All of that is to say, I don't know, and that's ok! I think seven is more fun than one, in many ways.
iTuring: Logic programming is not very popular right now, would there be opportunities for it to become a mainstream? What kind of opportunity would it be?
Logic programming is not main stream, but constraint-based systems form a very important part of our ecosystem. Problems like scheduling and logistics demand logic-based systems, and people who can solve those kinds of problems in these kinds of languages can do very well for themselves.
iTuring: What language has caught your eye recently? What would you expect languages to be like in the future?
My company is investing heavily in Elixir right now. I am also a huge fan of Elm. But I think the next generation of programming languages will use types much more effectively than we do right now. I could see a language with a type system like Haskell, but maybe the language is not so strict, or has features to make that strictness more accessible to programmers.
iTuring: Functional programming seems to be especially difficult for beginners to learn, do you think functional programming languages were designed for coders with higher intelligence?
I do think functional programming is hard for object oriented developers. But I don't think it's necessarily harder to learn than object oriented programming was. I just think it's new. The problem is that we're going to teach a new generation of programmers not just functional programming, but also advanced concepts like concurrency and distribution, and maybe higher level abstractions like type classes or macros or things like that. It's hard to learn so many new concepts at once.

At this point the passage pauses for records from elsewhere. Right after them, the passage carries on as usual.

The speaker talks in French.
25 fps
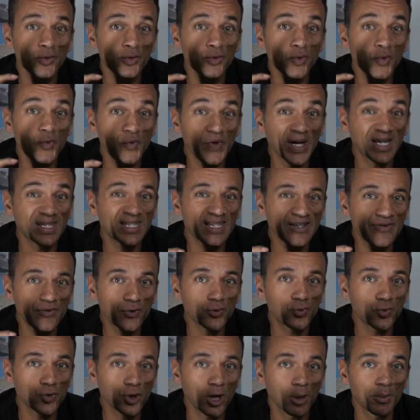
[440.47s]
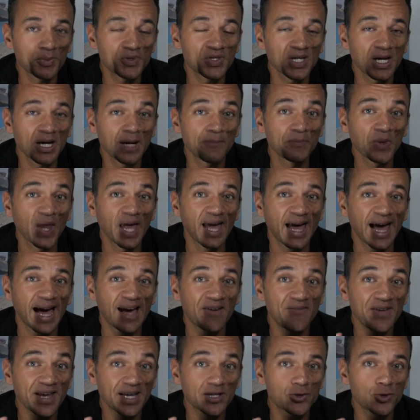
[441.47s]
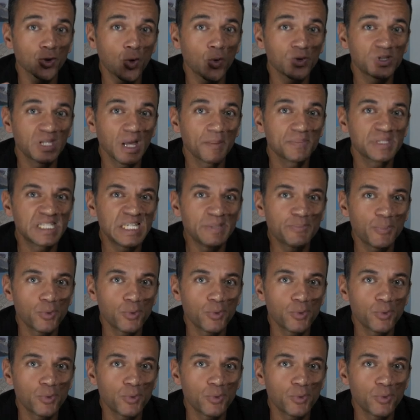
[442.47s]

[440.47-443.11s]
de, faire des photos comme ça avec ce côté un petit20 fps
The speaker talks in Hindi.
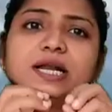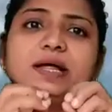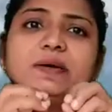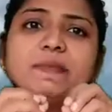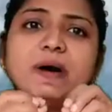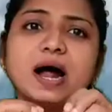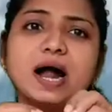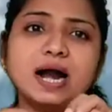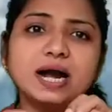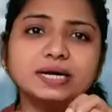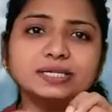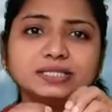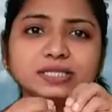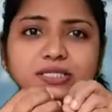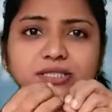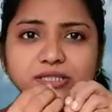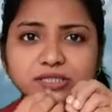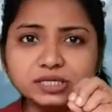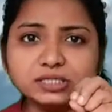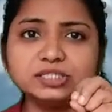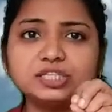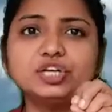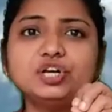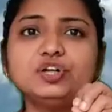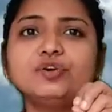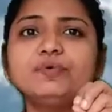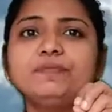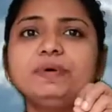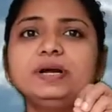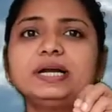करीब आठ से दस
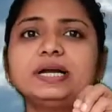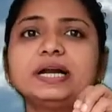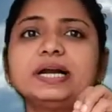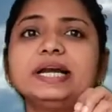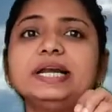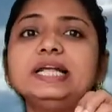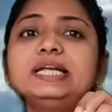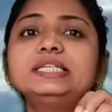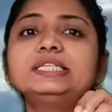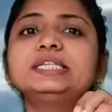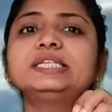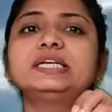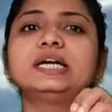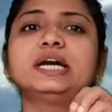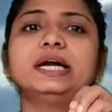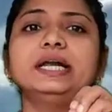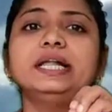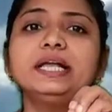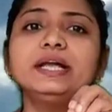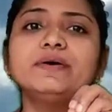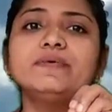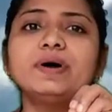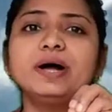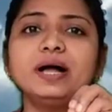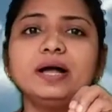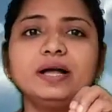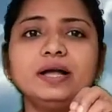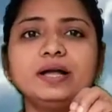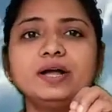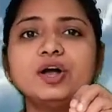किलोमीटर नीचे ठंडी हवा
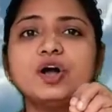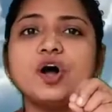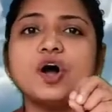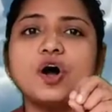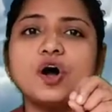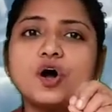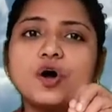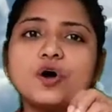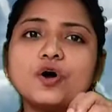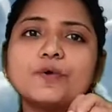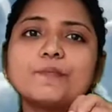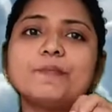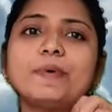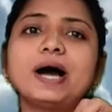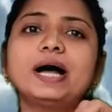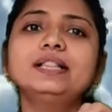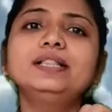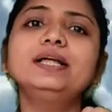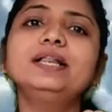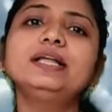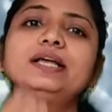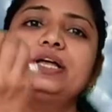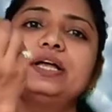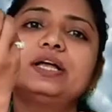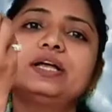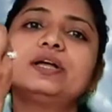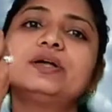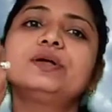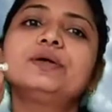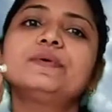है और बादल
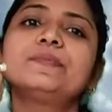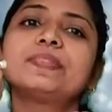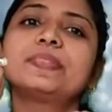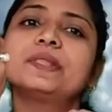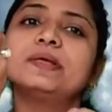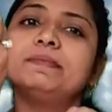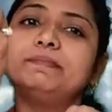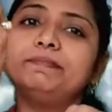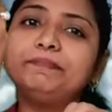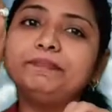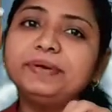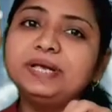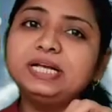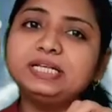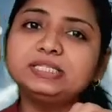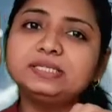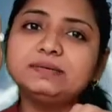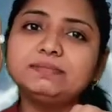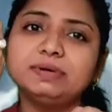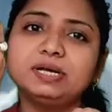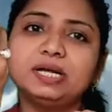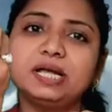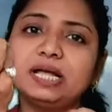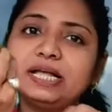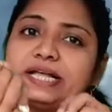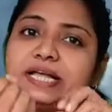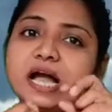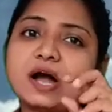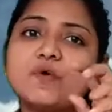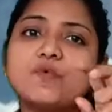के बीच में
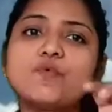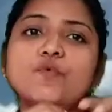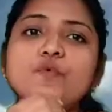या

iTuring: As a coder, what is the most efficient way to find the most suited language for oneself?
Code in different languages! Use a language to write something non-trivial. You'll become a better programmer, and even a better person.
iTuring: Why does your team choose Elixir as your working language? It takes courage for a whole team to adopt a minority language, what unique advantages has it brought? Is there anything to look out (as advice for other teams who have interests in adopting minority languages)?
Our team loves Ruby, because it is so productive. The metaprogramming is excellent, and the syntax and features feel natural. The tooling is excellent. Still, we were hitting a wall because when we had to solve concurrency problems, the language was holding us back. We expected this problem to continue, and get worse over time.
Elixir provides the higher level abstractions, but still maintains the joy that Matz built into Ruby. It also provides the concurrency enabled by Erlang, and the models for monitoring and failure that we love.
I don't think other teams will need to be nudged very hard to adapt new languages, because the new hardware designs will make it obvious soon that the old languages are no longer getting it done. My advice is to try out languages and see how well you need them to fit the problems you need to solve. Finally, take your time. It took us two years to choose functional programming and Elixir. It will take a while to move our most important production systems to it.